The silence felt alive. Heavy. Suffocating.

The air stank of apple tobacco and fear. Timur's men sat slumped on their cushions, eyes dull. Hours ago, they'd been boasting about the raid. Now they looked like wolves that had caught the scent of a larger predator. They smelled the trap. They smelled death.

Koba stood at the map, motionless. A general before the ruins of his own campaign. He didn't rage. He didn't panic. Rage was human; panic was useless. He had gone inward, into that cold, airless space where his mind lived when logic was under siege. Every detail replayed—intel, patterns, risks. Somewhere in the equation, something had been wrong. One variable. One mistake. One lie.

He had believed in the data—the randomized patrols, the shift change, the five-minute gap. Perfect. Too perfect. A weakness designed for him to see. Bait.

For the first time since Koba was born from Jake Vance's ashes, he had no answer.

The machine had stalled.

Then Anya moved. She rose sharply, her chair scraping the floor. Her eyes weren't despairing; they were furious. Controlled fury, the kind that could rebuild empires from rubble.

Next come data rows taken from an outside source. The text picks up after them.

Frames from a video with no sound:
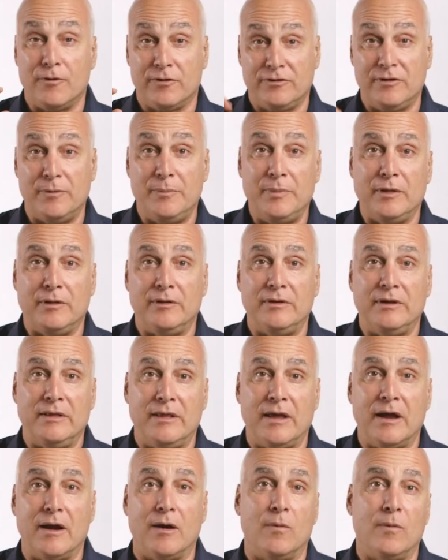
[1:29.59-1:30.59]
stability
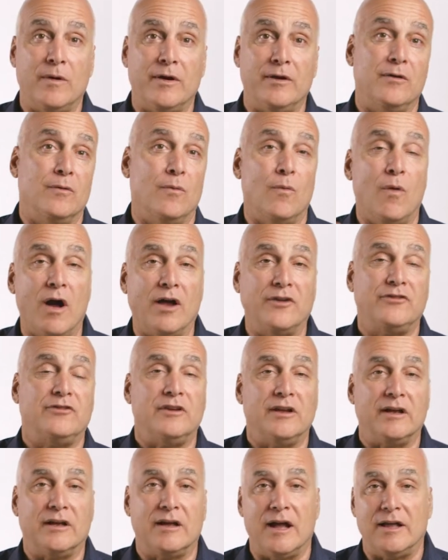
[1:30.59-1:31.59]
there where you're washing
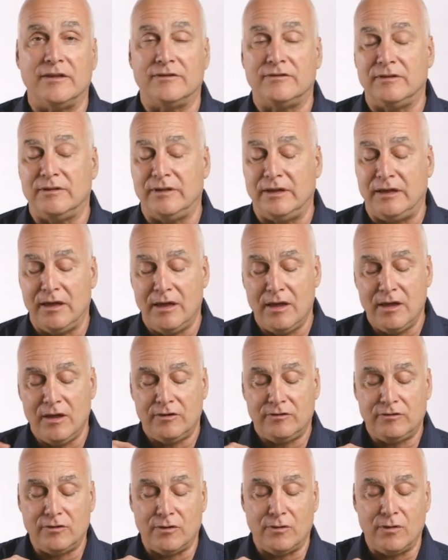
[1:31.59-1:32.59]
it constantly.
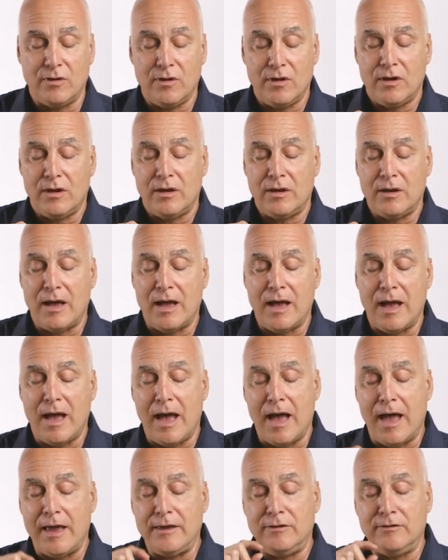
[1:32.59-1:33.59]
So
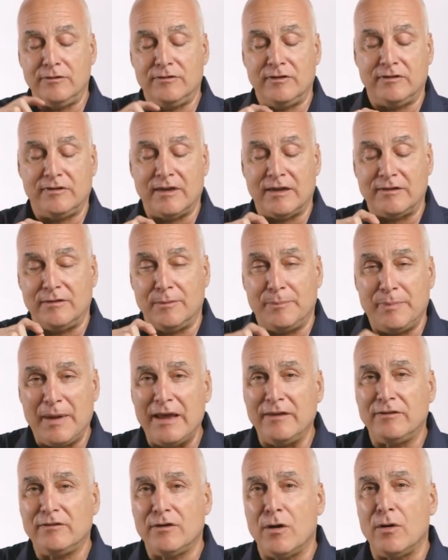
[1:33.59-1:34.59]
I use this as the
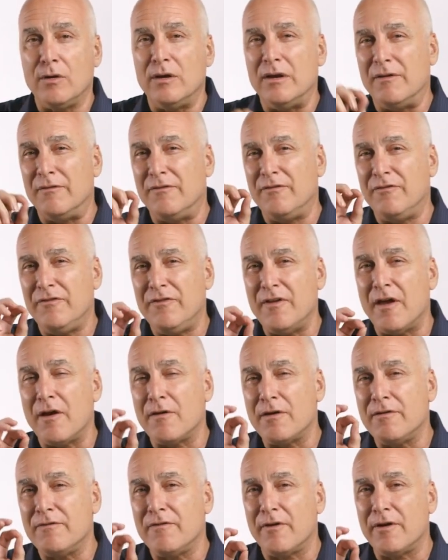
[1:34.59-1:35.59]
base coat and a
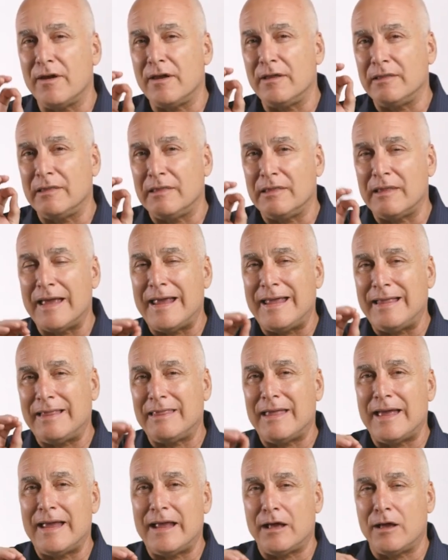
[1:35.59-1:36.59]
very, very
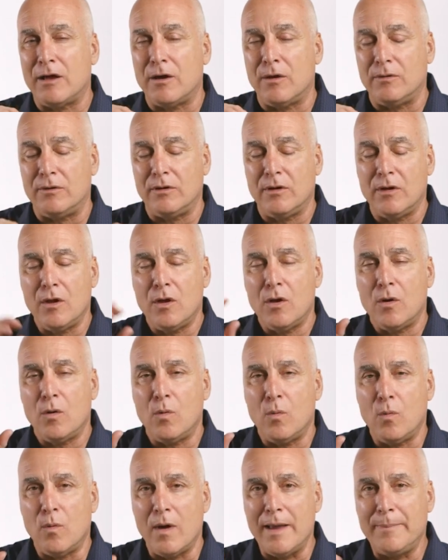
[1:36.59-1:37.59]
light coat.
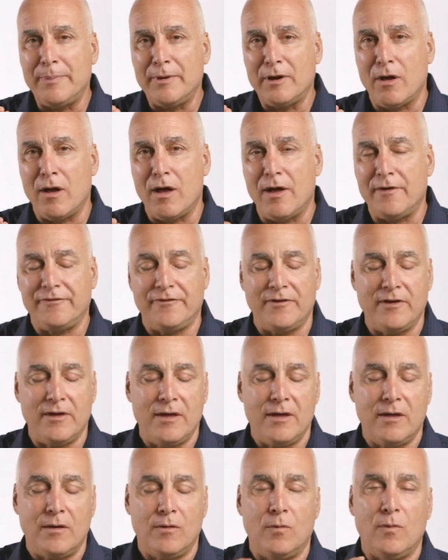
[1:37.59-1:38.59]
Wipe it off,
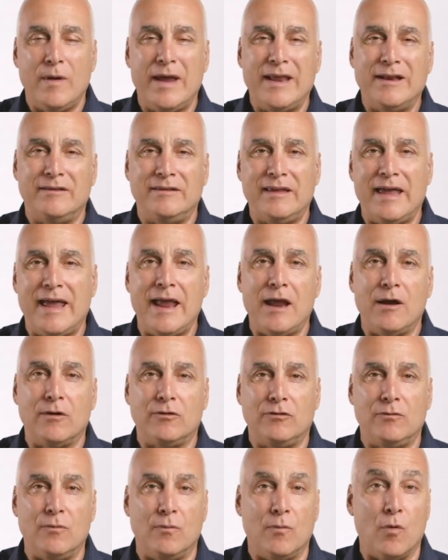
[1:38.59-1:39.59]
wait a day or
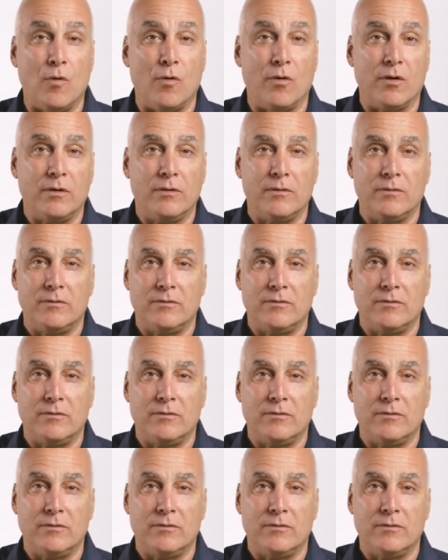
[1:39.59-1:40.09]
more.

"This isn't failure," she said. Her voice cut clean through the room. Heads lifted. "It's information. The most valuable kind."

She stepped up beside Koba. He didn't turn, but she knew he was listening.

"He didn't react to you," she said quietly. "He anticipated you. We thought we were the hunters. But he's been steering us here from the start."

Her finger tapped the river entrance on the map.

"He knew you'd see this as the weak point. Any strategist would. So he built the illusion of weakness. Pulled men from the other sectors. Left the door open—on purpose. It's bait."

She was breaking down Stolypin's plan piece by piece, mirroring Koba's own methods, forcing his frozen mind to move again.

"He's been playing chess," she said. "Rykov, the manhunt, everything—it was a setup. Sacrifices to push your king into the killing field." She gestured to the port. "The question isn't how he trapped us. It's what his next move is. He's waiting for us to step forward. So what's the counter?"

Her words hit like a jolt to the heart. Koba's eyes focused. The fog cleared.

Failure didn't matter. He had an opponent worth killing for. The game wasn't over. It was only now interesting.

When he spoke, his voice was low, rough. "You're right," he said. He turned to face her, and the dead light in his eyes had flared again, cold and alive. "Stolypin expects a scalpel."

He looked past her, to Timur. To the hulking brute and his sullen men. To the map of the guarded port that was now their tomb.

"We'll give him a bomb."

The air in the room shifted. The despair didn't vanish—it hardened, sharp as glass. Timur straightened, eyes wary. Koba's tone had changed. It was the voice of a man with purpose again.

"Your men," Koba said. "They're fighters?"

Timur's chest swelled. "The best in this city. They fear no one."

"Good," Koba said. A ghost of a smile touched his mouth. "Because I'll need them to be more than fighters. I'll need them to be martyrs."

He crossed to the map, grabbed a handful of charcoal, and smeared it across the careful lines of the old plan. "This," he said, "is dead."

He jabbed a finger at the cluster of warehouses near the docks.

"We're done sneaking. Stolypin expects quiet. We'll give him thunder. We're going to start a war at the St. Petersburg docks."

The words landed like gunfire. The plan was insane—violent, suicidal—but it was movement.

They could feel it.

The general was back.

And one by one, knowing they were marching into the jaws of death, they began to follow him.